__TASK TO COMPLETE__: Output every line of the listing, exactly and completely.

__RECORDS TO USE__:
[Start of section]

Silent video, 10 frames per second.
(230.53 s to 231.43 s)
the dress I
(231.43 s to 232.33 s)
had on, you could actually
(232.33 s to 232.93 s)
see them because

[End of section]

__OUTPUT FOR THIS TASK__:
Silent video, 10 frames per second.
(230.53 s to 231.43 s)
the dress I
(231.43 s to 232.33 s)
had on, you could actually
(232.33 s to 232.93 s)
see them because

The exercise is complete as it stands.